Two women reportedly shouted for help as they were being arrested, Myanmar Now reported. One police officer, who was carrying a gun, asked if "anyone dared to help them," a witness told the news service.
"They pointed their pistols at everyone -- at passersby and at people in the store," a witness said of two police officers, who forcibly took away two other women in the market.
Meanwhile, the Karen National Union representing the ethnic minority rebel group that has been fighting the government for decades condemned "non-stop bombings and airstrikes" against villages and "unarmed civilians" in their homeland along the border with Thailand.
"The attacks have caused the death of many people including children and students, and the destruction of schools, residential homes, and villages. These terrorist acts are clearly a flagrant violation of local and international laws," the group said in a statement.
In areas controlled by the Karen, more than a dozen civilians have been killed and over 20,000 displaced since March 27, according to the Free Burma Rangers, a relief agency operating in the region.

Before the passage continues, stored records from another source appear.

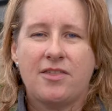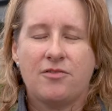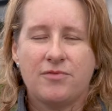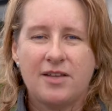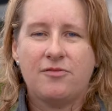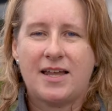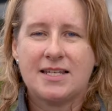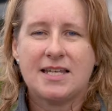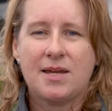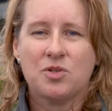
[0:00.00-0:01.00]
they're a really
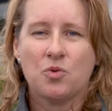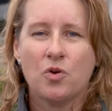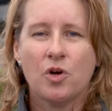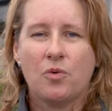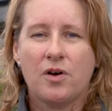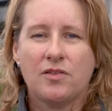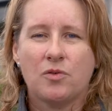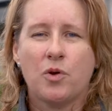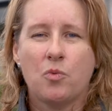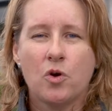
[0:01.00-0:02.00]
fun team to work with,
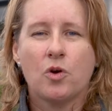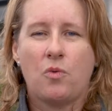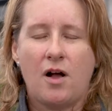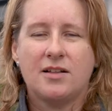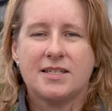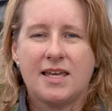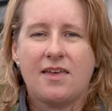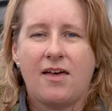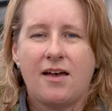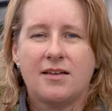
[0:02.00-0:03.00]
and we work well
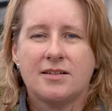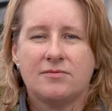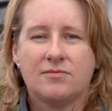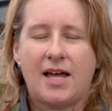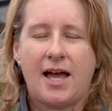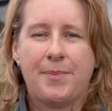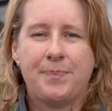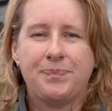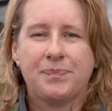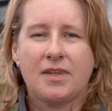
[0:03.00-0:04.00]
together.
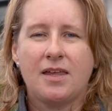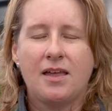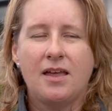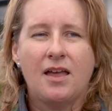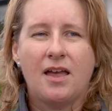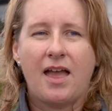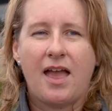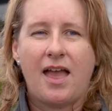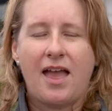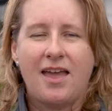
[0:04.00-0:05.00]
Um,
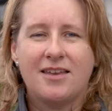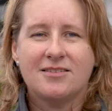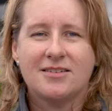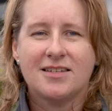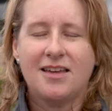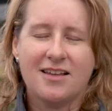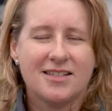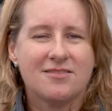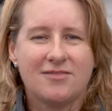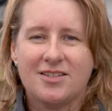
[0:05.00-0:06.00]
and yeah,
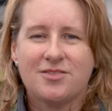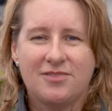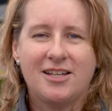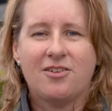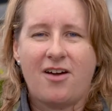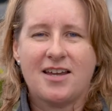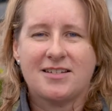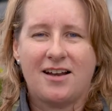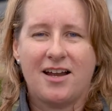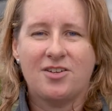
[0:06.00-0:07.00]
it's, it's really
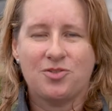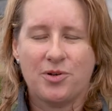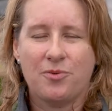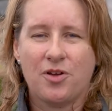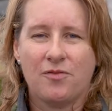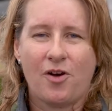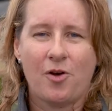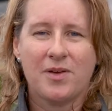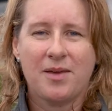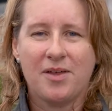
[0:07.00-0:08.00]
great, and I enjoy working for
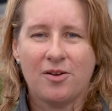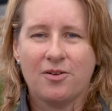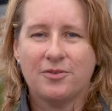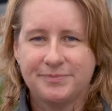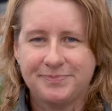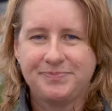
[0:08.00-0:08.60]
Homecare Medical.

About 3,000 Karen fled to Thailand, but many have returned under unclear circumstances. Thai authorities said they went back voluntarily, but aid groups say they are not safe and many are hiding in the jungle and in caves on the Myanmar side of the border.
More than a dozen minority groups have sought greater autonomy from the central government for decades, sometimes through armed struggle. Several of the major groups -- including the Kachin, the Karen and the Rakhine Arakan Army -- have denounced the coup and said they will defend protesters in their territories.
After weeks of overnight cutoffs of internet access, Myanmar's military on Friday shut all links apart from those using fiberoptic cable, which was working at drastically reduced speeds. Access to mobile networks and all wireless -- the less costly options used by most people in the developing country -- remained blocked on Saturday.
Myanmar languished for five decades under strict military rule, which led to international isolation and sanctions. As the generals loosened their grip, culminating in Aung San Suu Kyi's rise to leadership in 2015 elections, the international community responded by lifting most sanctions and pouring investment into the country.